Rituximab in conjunction with mycophenolate mofetil following plasma exchange therapy was effective in controlling the low platelet count in our patient. Only two doses of rituximab were sufficient to normalize our patient. We present here a case of safe and effective use of rituximab in pregnancy-induced thrombotic thrombocytopenia.
The occurrence of immune thrombocytopenic purpura (ITP) or thrombotic thrombocytopenia (TTP) is greatly increased during pregnancy. Incidences of ITP occur in 1 in every 1000–10,000 pregnancies accounting for 3% of all thrombocytopenic pregnancies . Pregnancy or postpartum-related TTP accounts for 10–25% of all TTP. A pre-existing ITP is known to be a risk factor for developing thrombocytopenia during pregnancy . We present here the treatment regime and management of a patient with known ITP who developed postpartum TTP with atypical response to traditional therapy.

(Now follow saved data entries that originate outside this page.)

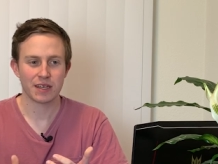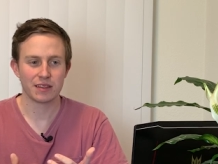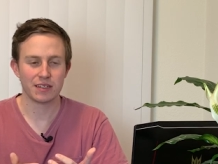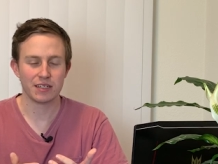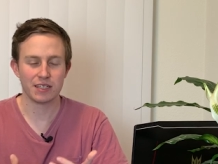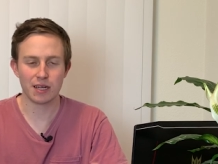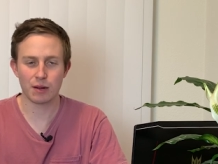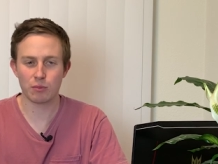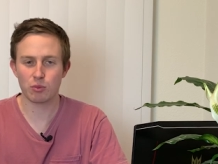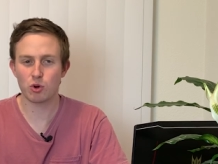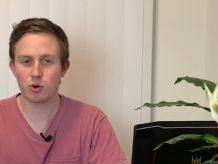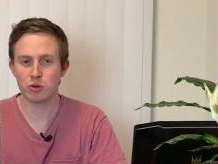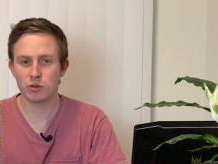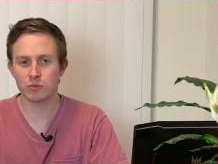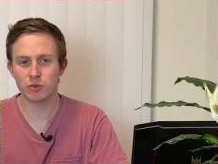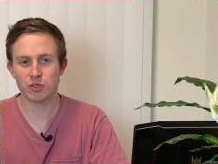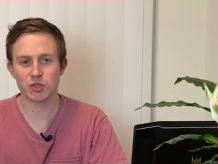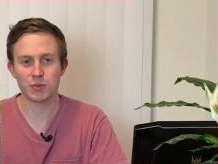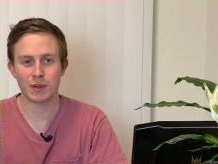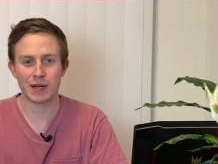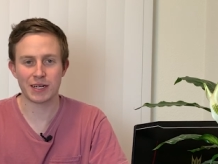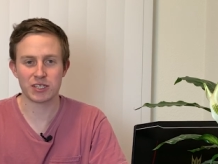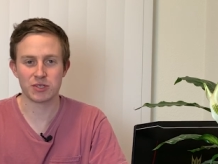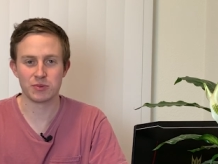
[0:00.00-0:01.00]
the number one
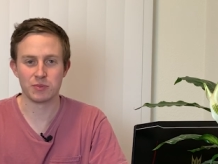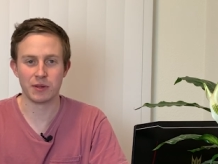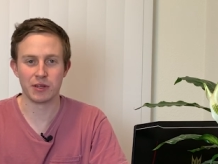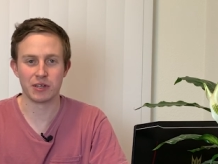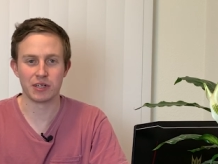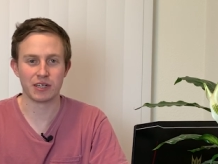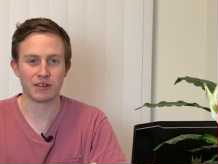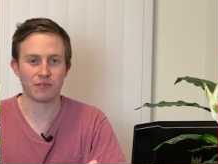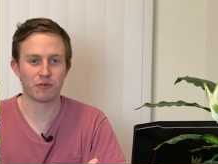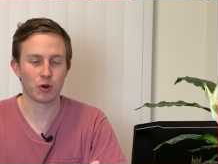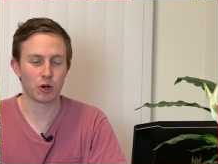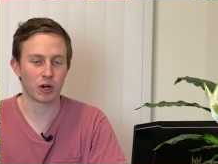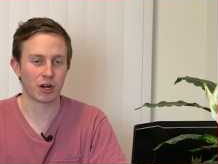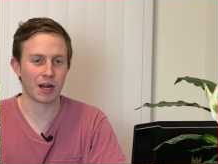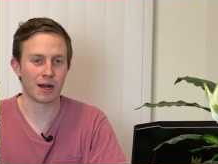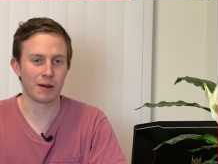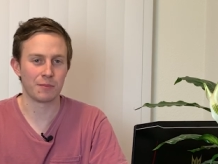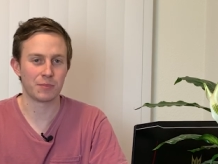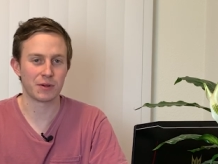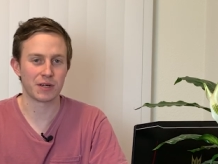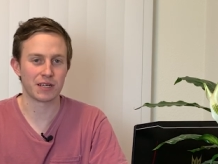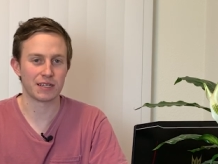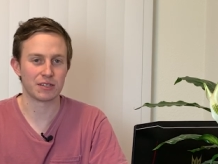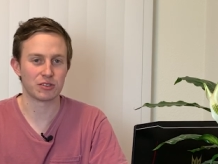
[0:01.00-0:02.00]
responsibility for a
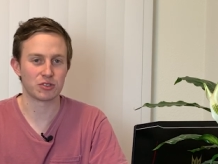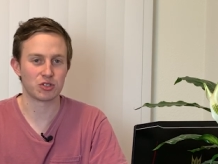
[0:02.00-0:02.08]
company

The unusualness of this case was the onset of presentation (postpartum) and the bruises and ecchymosis which were the main clinical features. These features are not known to be associated with ITP and medical staff has to be very vigilant and careful with these cases.

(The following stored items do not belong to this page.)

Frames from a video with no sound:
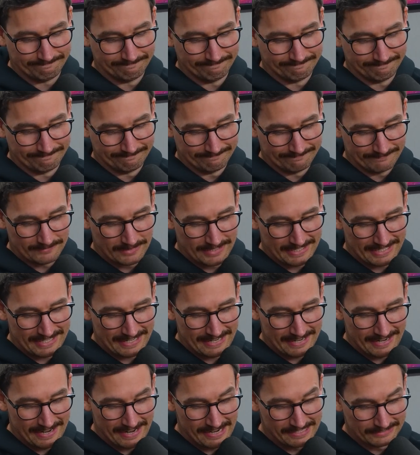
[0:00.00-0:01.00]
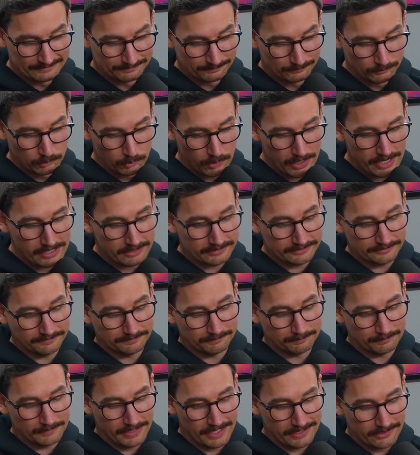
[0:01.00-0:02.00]
Yeah. Well,
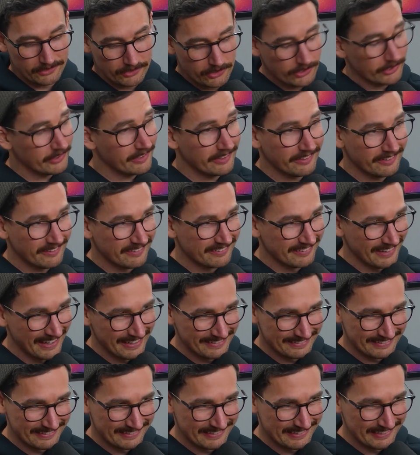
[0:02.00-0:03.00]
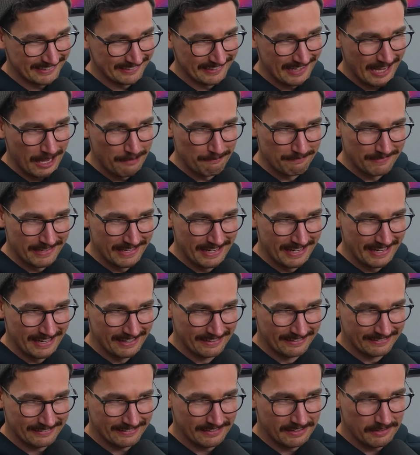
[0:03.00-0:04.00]
it's good that the Saints are still up
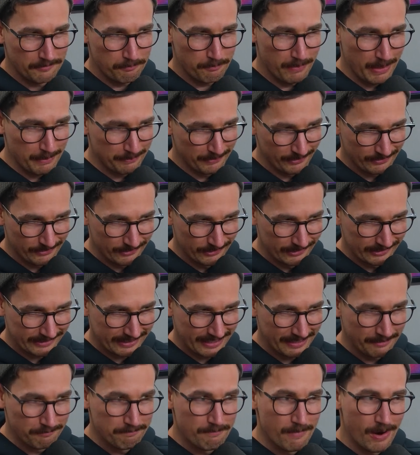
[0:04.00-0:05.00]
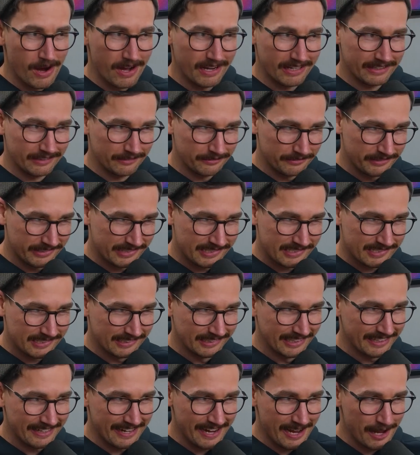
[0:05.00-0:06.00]
there. People thought they might have
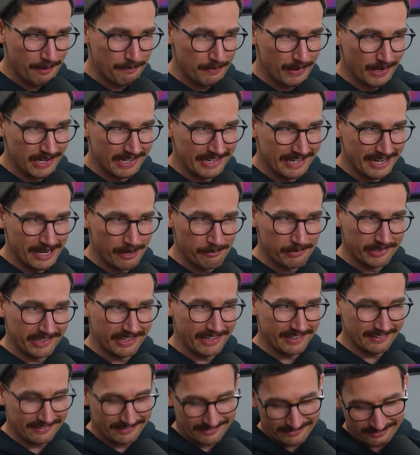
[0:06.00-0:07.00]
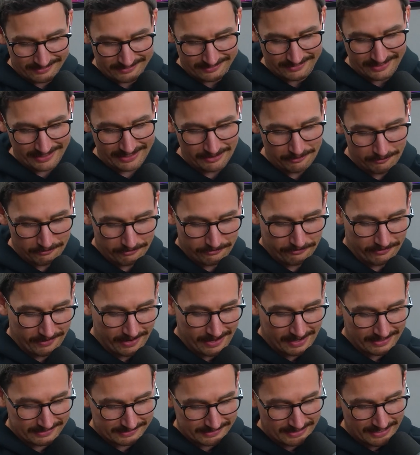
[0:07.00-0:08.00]
slid out by now, but they're sticking
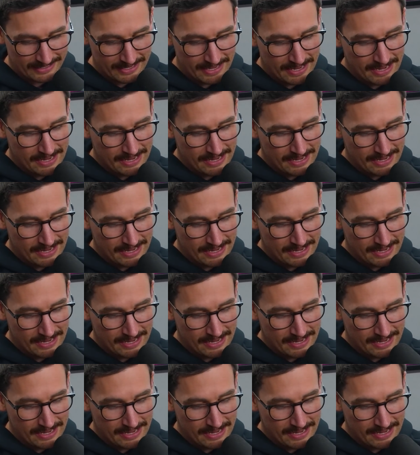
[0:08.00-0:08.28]
fast.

A 30-year-old married Middle Eastern woman, a housewife living in a big city in Jordan, with a prior diagnosis of chronic ITP remained off-the-treatment for many years. She was not known to have any other medical illness. There was no family history of ITP or TTP. She had never smoked tobacco, drunk alcohol, or used illicit drugs. She was investigated for other causes of thrombocytopenia including systemic lupus erythematosus (SLE)-antiphospholipid antibody syndrome (APS) but, unfortunately, the laboratory-specific results were not available, however, our patient stated that they were negative. Initially she was prescribed a low dose of orally administered prednisolone but this was discontinued years ago. She remained asymptomatic with approximate whole blood platelet counts of 50 × 109/L. She had primary unexplained infertility for 8 years for which she underwent six failed trials of in vitro fertilization (IVF). She conceived spontaneously and remained asymptomatic with whole blood platelet counts > 50 × 109/L. At 26 weeks of gestation, she was diagnosed as having glucose intolerance and started on metformin 850 mg twice daily. At 30 weeks of gestation, her whole blood platelet count was 30 × 109/L and she was still asymptomatic. She was started on 15 mg orally administered prednisolone. One week later, her whole blood platelet count dropped to 28 × 109/L, her prednisolone dose was increased to 30 mg daily. She was screened for lupus anticoagulant, anticardiolipin antibody (ACA), and anti-beta-2 glycoprotein 1 (BTIIGLYI) antibody and the results were normal: partial thromboplastin time (PTT) 27 seconds, ACA-immunoglobulin G (IgG) < 14 GPL, ACA-IgM < 12 MPL, BTIIGLYI-IgM 16 U/mL, and BTIIGLYI-IgG 17 U/mL. Two weeks later, her whole blood platelet count was 56 × 109/L. Her prednisolone dose was tapered gradually down to 15 mg at 34 weeks of gestation. At 35 weeks, her whole blood platelet count was 45 × 109/L, her blood hemoglobin (Hb) level was 125 g/L with an A-positive blood group, and she was asymptomatic with normal blood pressure (BP) and urine analysis.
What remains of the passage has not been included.